Police chief says domestic violence cases trending up in Caribou
CARIBOU, Maine — Caribou police have handled more domestic violence cases this year thus far than in all of 2018, according to police chief Michael Gahgan. Police have dealt with 40 cases so far in 2019, which is six more than 2018’s grand total of 34 cases.
Gahagan said the spike could be the result of community organizations working together and encouraging victims to come forward and report the violence.
In 2019 so far, Caribou police handled five aggravated domestic violence assault cases, 15 instances of domestic violence assault, three for domestic violence terrorizing, saw six protection order violations, handled two harassment cases, seven assaults, one instance of obstructing the report of a crime, and another instance of domestic violence criminal threatening.
In all of 2018, police dealt with 15 domestic violence assault cases, seven assaults, five protection order violations, three aggravated domestic violence assaults, two domestic violence terrorizing cases, one harassment incident, and one case of domestic violence criminal restraint.
“People are more aware of reporting these incidents now,” he said, “whereas before a lot of people wouldn’t say anything. But now they are aware of the signs and conditions. They’re reporting it more often, so we see an increase.”
He said that while this results in an increase on paper, it’s also a “good indication that people are more aware” that they can do something about a domestic violence situation.
“If they see something,” he said, “they say something. In the old days, they wouldn’t say anything. Law enforcement is also better educated about the cycle of domestic violence, and the collaboration with the Hope and Justice Project and other social service groups is a benefit. It’s a team approach now, not just law enforcement.”
As a result, he said the increase does not necessarily indicate a definitive increase or decrease in how much domestic violence is occuring in the community, just that it’s being reported more.
“We’re not putting our heads in the sand anymore,” Gahagan said. “We’re actually doing something, and when we hear something from our neighbors, it’s being reported.”
The police chief said law enforcement saw a similar trend with child sex abuse, adding that once reporting of these incidents became more common, “we saw a big increase.”

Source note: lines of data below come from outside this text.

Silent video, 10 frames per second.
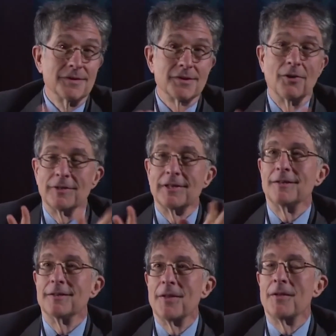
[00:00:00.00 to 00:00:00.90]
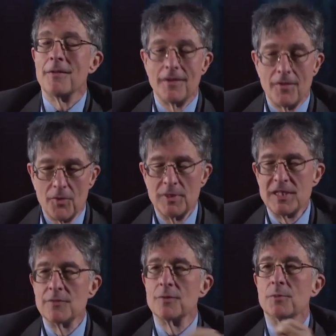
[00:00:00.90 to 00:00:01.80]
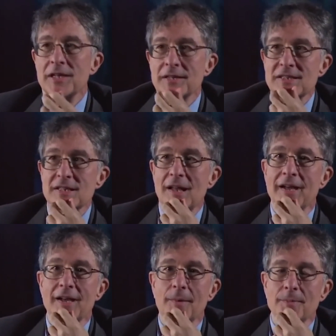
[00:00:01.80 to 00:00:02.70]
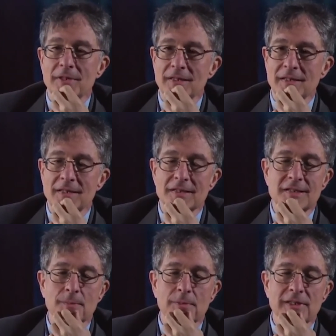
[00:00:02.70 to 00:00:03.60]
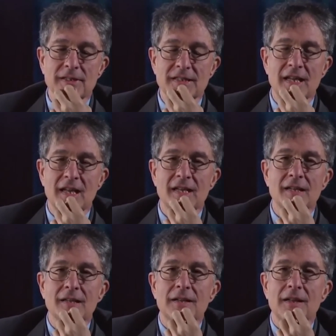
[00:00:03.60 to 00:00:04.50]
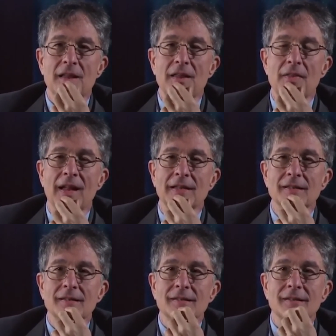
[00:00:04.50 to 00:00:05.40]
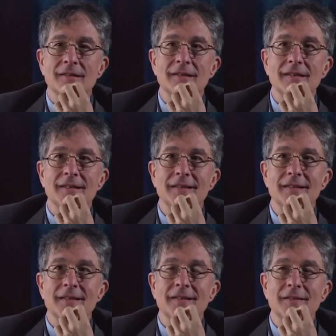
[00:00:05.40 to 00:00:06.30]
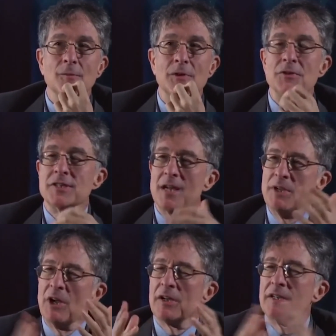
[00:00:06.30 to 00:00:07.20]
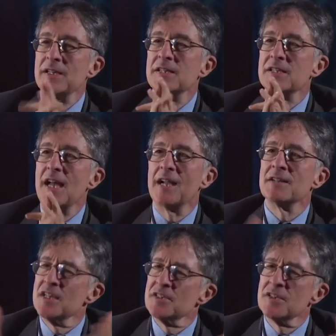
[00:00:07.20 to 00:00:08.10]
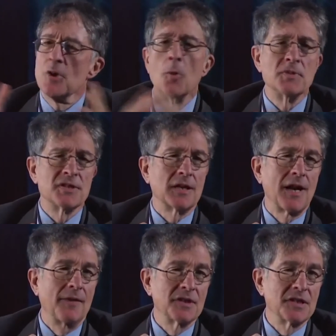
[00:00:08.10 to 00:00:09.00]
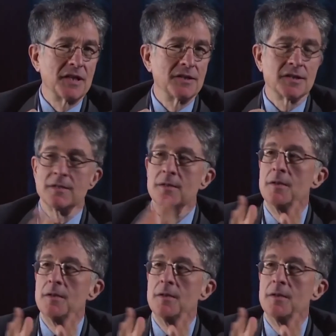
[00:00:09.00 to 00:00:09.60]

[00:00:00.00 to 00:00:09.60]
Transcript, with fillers: So the, the, the reason for putting this slide up is simply to say that when you say we ought to teach science, that just opens the conversation.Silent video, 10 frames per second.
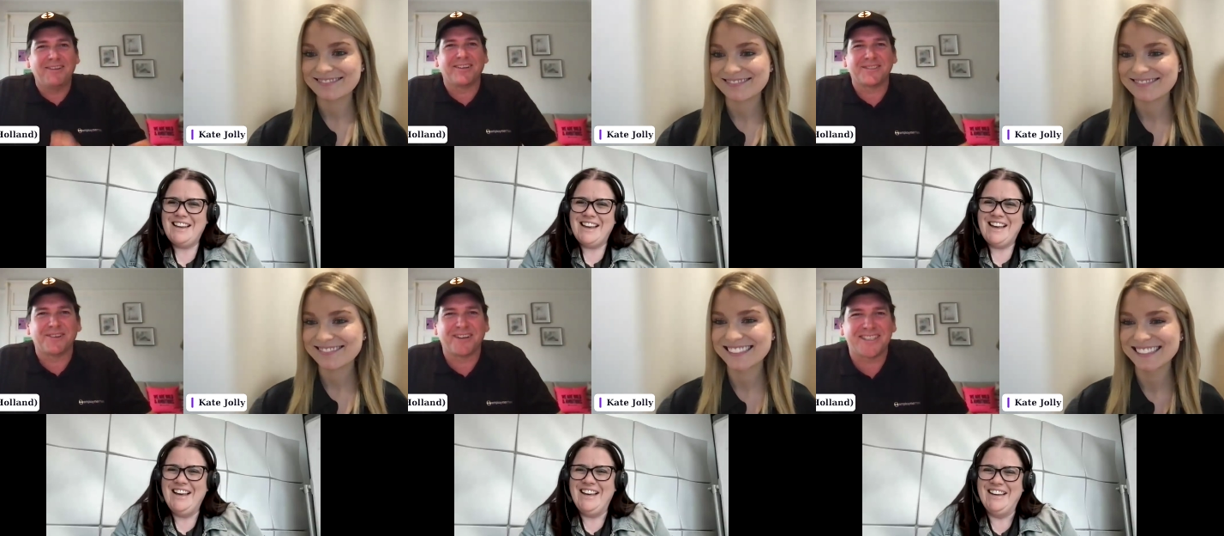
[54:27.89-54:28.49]
Speaker 1: Yeah. We've
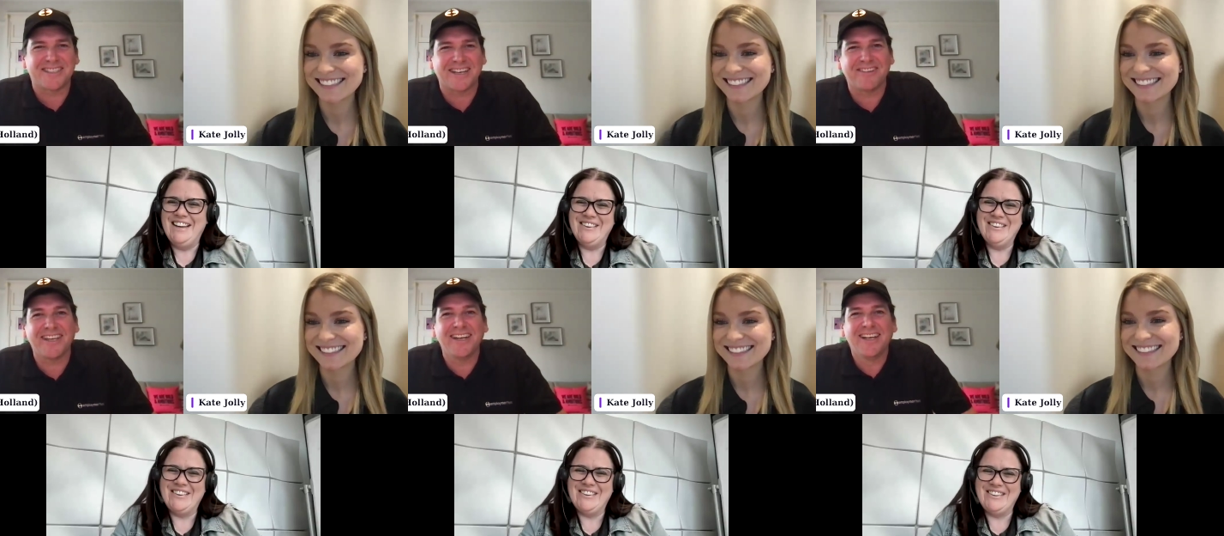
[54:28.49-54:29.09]

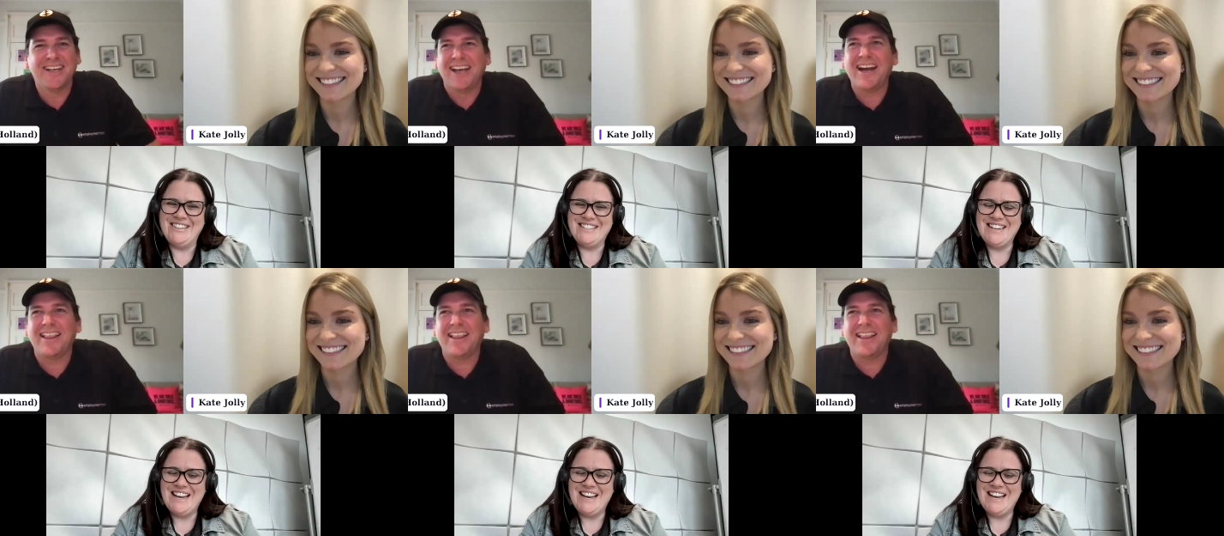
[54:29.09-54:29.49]
got some questions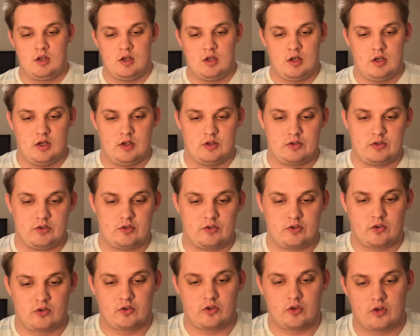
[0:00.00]
And she
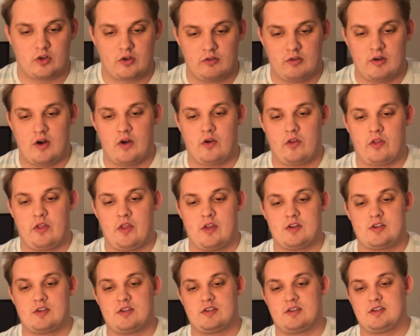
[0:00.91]
starts looking around, and then
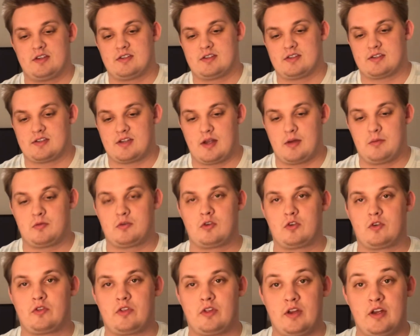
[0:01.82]
she sees the same
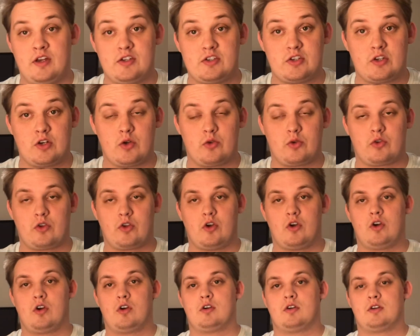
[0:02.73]
girl that Ichigo
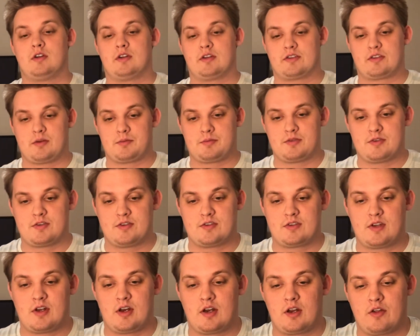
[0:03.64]
saw, except she's
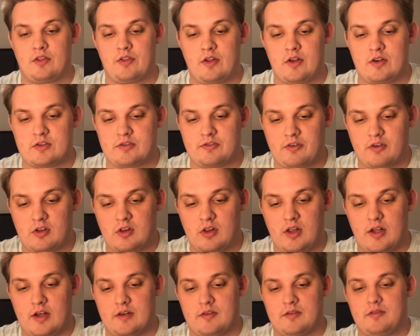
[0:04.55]
standing on the edge of a
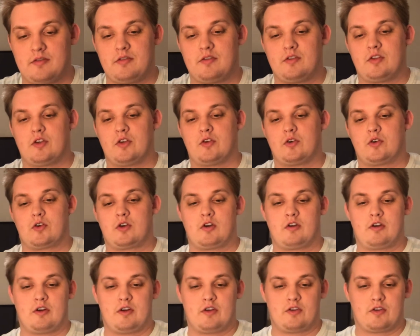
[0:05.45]
cliff. So
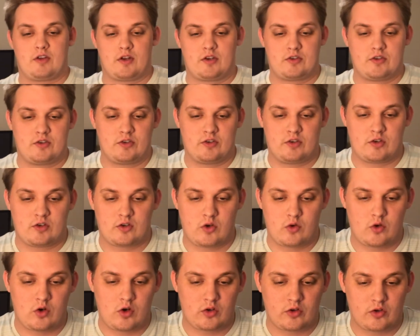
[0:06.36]
Karin decides she's going to go
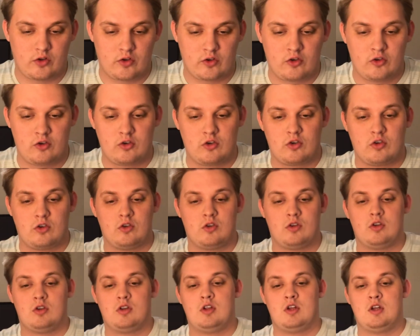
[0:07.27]
talk to the girl,
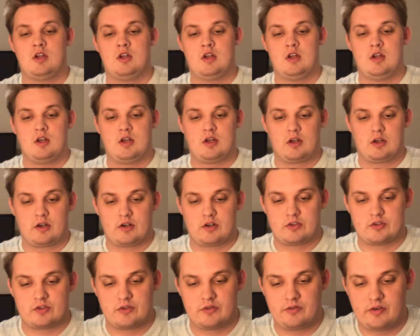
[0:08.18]

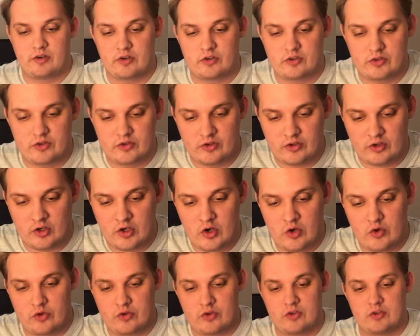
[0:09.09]
because she figures she's a
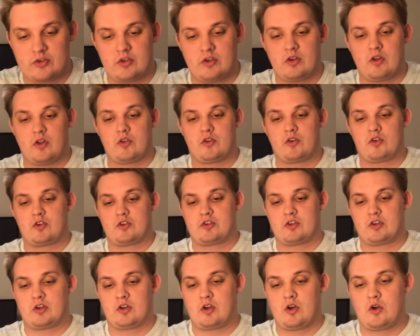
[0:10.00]
ghost, and she tells her she
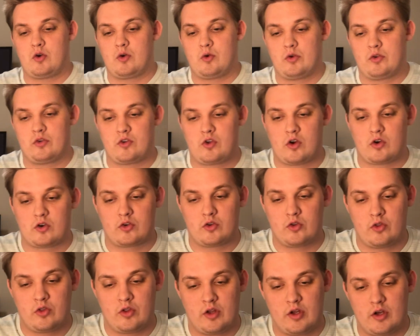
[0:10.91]
can go and talk to
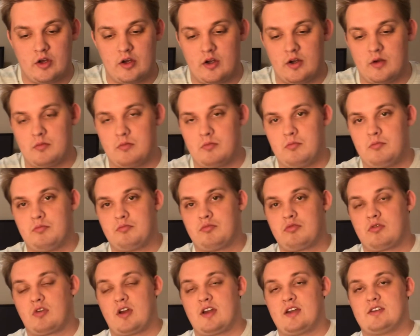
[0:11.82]
the
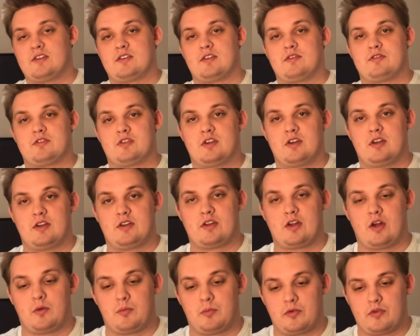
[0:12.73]
priest if she needs
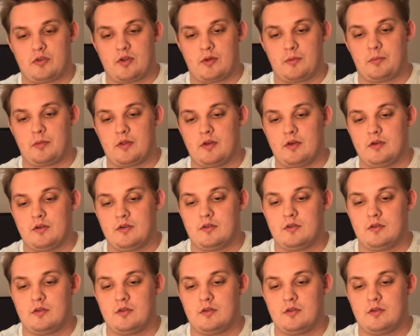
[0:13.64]
help with something.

To Gahagan, this is both good and bad.
“It’s bad that we have the abuse,” he said, “but it’s good that it’s being reported. Our major thing is getting people some help. Besides domestic violence, we also handle child abuse and mental health issues. It all goes up to law enforcement. We have to be the gatekeepers of society.”
One factor contributing to the increase in reporting is the media tendency to publicize domestic violence cases, according to Gahagan.
“When people read these reports,” Gahagan said, “a lightbulb comes on. Everybody understands the cycle of domestic violence. So it’s not just ‘Oh, it’s the weekend and Johnny is drinking again. It’ll pass.’”
Substance use, according to the chief, plays a significant role in domestic violence cases, with more than half of reported incidents involving the use of substances.
“Alcohol is still our No. 1 drug in Aroostook County,” he said. “I would say a high percentage of domestic cases usually involve alcohol.”
If someone believes they may be a victim of domestic violence, Gahagan recommends that they get in touch with the Hope & Justice Project, an organization dedicated to serving Aroostook County residents affected by abuse, and calling 1-800-439-2323.
With the Hope & Justice Project’s help, Gahagan said police are in “better shape now than we’ve ever been to help these individual’s break the cycle, or at least to understand it.”
Gahagan said that while abusers are almost always remorseful at the time and express that they would like to stop, it often takes multiple attempts for them to break that cycle.
“The decision is ultimately up to them,” he said. “Law enforcement can only do so much. We can act during the situation, and follow up with a protection order. And all of this contributes to breaking that cycle.”
Gahagan said the victims technically are not the ones pressing charges in these instances.
“They become witnesses,” he said, “but they’re not the ones pressing charges; the state is. The way the statute reads, we have no choice but to arrest the [abuser] at the time.”
Some warning signs that a person could be in an abusive relationship include the partner forcing the person to break off communications with family and loved ones, or not letting the person out of the house to see friends anymore.
“It’s really a control issue,” he said, “and these are signs that we see when we interview victims. Their abuser has to be with them at all times, and you may see them wearing long sleeved shirts or turtleneck sweaters in the summer to hide marks that were left on them.”
Gahagan said it can be difficult for someone to realize they’re being controlled, manipulated or abused.
“If you’re in love with somebody,” he said, “you don’t see what’s going on,” adding that it could “be a slow process that builds up” to verbal violence, physical violence, or both.
By collaborating with local organizations and adjusting their approach to consider the numerous factors that contribute to the cycle of domestic violence, Gahagan said law enforcement’s understanding and ability to assist victims of domestic violence is “better now than it has ever been.”
“Nobody has to be a victim of anything,” he said. “And I think our approach now is better. It’s not us vs. them anymore. It’s more of an understanding, and everybody’s looking out for the best interests of the individual.”